Lorsque nous écoutons à Bose de nombreux jeunes qui nous fréquentent, nous comprenons leur condition d’égarement, due à l’impossibilité d’entrevoir des perspectives d’avenir, de nourrir des sentiments « politiques », c’est-à-dire de responsabilité pour la cité qu’ils habitent, que nous habitons ensemble. Nous réitérons les commentaires des interprètes les plus autorisés de la société contemporaine, avec lesquels nous échangeons souvent, mais une fois encore nous répétons que nous attendons une insurrection de la conscience des citoyens : si celle-ci n’a pas lieu, si l’on n’est pas capable de résister, si on se laisse séduire par la force du « tout le monde le fait », alors notre démocratie déjà extrêmement fragile devra laisser la place aux forces plus ou moins obscures qui tentent de régner dans tout l’Occident. Bien sûr, pour que la conscience s’insurge et rouvre des chemins d’espérance, il est nécessaire de penser, de s’arrêter pour réfléchir, afin de ne pas céder à l’aporie des horizons clos et il est dès lors indispensable de retrouver un autre rapport au temps : sans temps, en effet, il n’y a ni mémoire ni projet, aucune possibilité d’avenir et d’action ne peut exister.
Et dans l’Église ? Nous disons tous avec conviction : « Il y a le pape François, finalement ! » D’autres ajoutent : « On se remet à respirer ! » Oui, c’est une grâce ; mais pour l’heure rien ne change – ou si peu – dans les Églises locales, où le tissu de la communauté continue de se défaire, et la foi, à notre avis, apparaît toujours plus faible. Nous aimons le successeur de Pierre, et nous sommes convaincus de la nécessité de son ministère ; mais en voyant combien sont ceux qui se sont « convertis » trop vite, en devenant ses adulateurs, et en reconnaissant aussi ceux qui exercent une sourde résistance, sans laisser émerger l’expression de positions différentes, nous voudrions rappeler à tous nos frères et sœurs dans la foi qu’est décisive l’adhésion à Jésus Christ qui est l’Évangile et à l’Évangile qui est Jésus Christ ! Nous sommes convaincus qu’il faut suivre le Christ toujours, dans les bons jours comme dans les mauvais, quand l’Église connaît la joie et quand elle traverse les pressions, quand les pasteurs paissent leur troupeau et quand ils en deviennent les patrons, quand les vents sont favorables et quand ils sont contraires… Désormais âgé, après une longue vie chrétienne, je me sens le courage d’affirmer avec saint Antoine, le père des moines : « Nous, les moines, nous avons les saintes Écritures et la liberté. ». Mais je me permets de dire que ces paroles valent aussi pour vous, chers amis. Même s’il y a aporie dans la société et dans la vie de l’Église, le Seigneur ne nous abandonne pas !

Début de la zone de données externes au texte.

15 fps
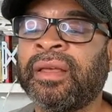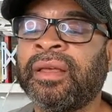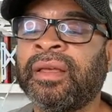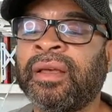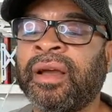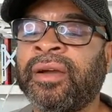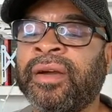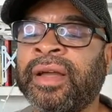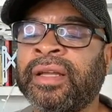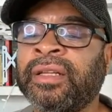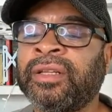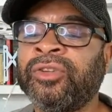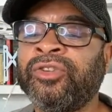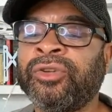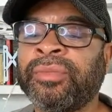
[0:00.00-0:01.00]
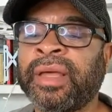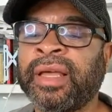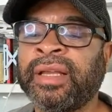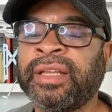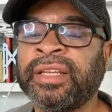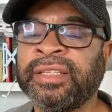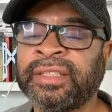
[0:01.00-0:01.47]
All right. Glutamate
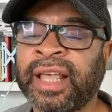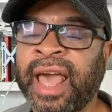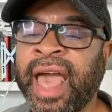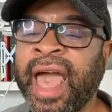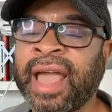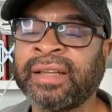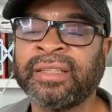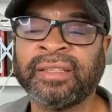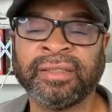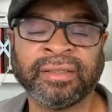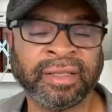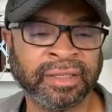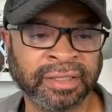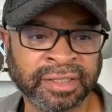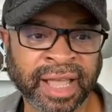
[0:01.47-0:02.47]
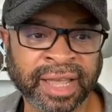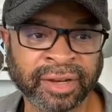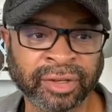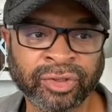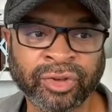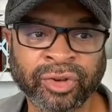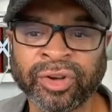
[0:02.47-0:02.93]
is active, is
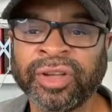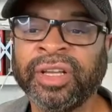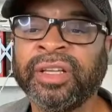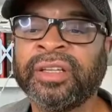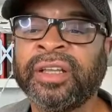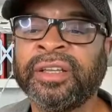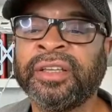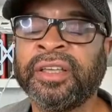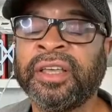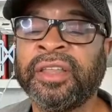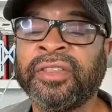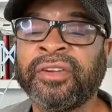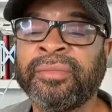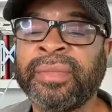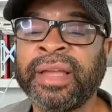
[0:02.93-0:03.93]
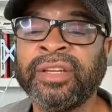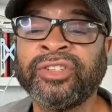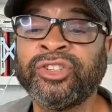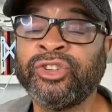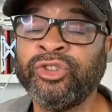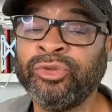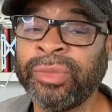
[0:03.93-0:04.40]
excitatory. Again, there are
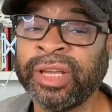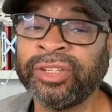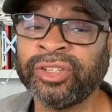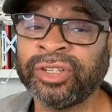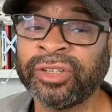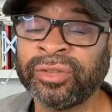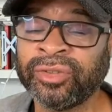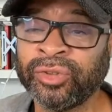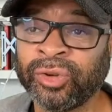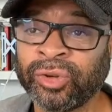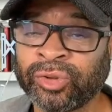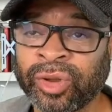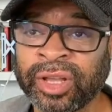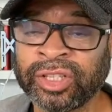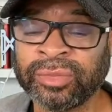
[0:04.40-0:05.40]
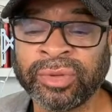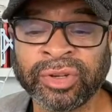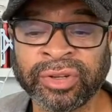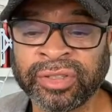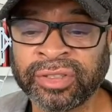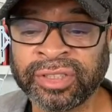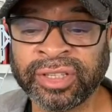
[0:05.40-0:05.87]
two major neurotransmitters
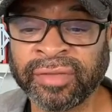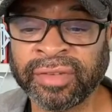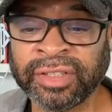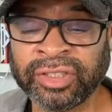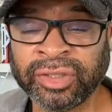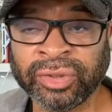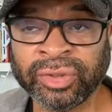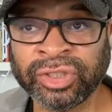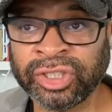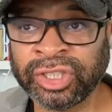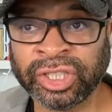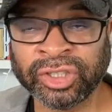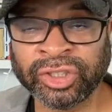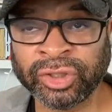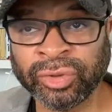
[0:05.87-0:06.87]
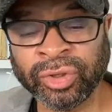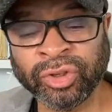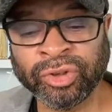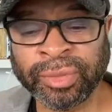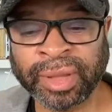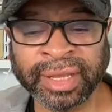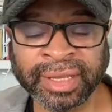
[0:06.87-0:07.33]
in every tissue,
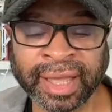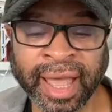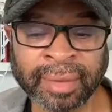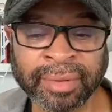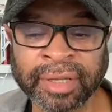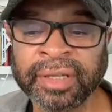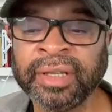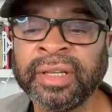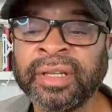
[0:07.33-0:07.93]
glutamate and GABA.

Au terme de cette lettre, nous voudrions aussi vous communiquer avec joie que le 16 avril dernier a été bénie par l’évêque de Civita Castellana l’église restaurée du monastère de Sainte-Scholastique, où depuis presque trois ans nous avons mis en route une autre fondation, en partageant la vie avec les moniales bénédictines. Il s’est agi d’une audace, peut-être d’une opération risquée, mais nous sommes heureux de pouvoir vivre ensemble, une forme nouvelle et une forme traditionnelle de vie monastique. Cette journée a donc été un temps de grâce, de grande communion, auquel ont pris part de nombreux amis. Le Seigneur est bon et il nous accompagne toujours, même si nous ne le méritons pas.
Chers amis et hôtes, priez pour nous ! Nous vous assurons de notre affection et de notre intercession.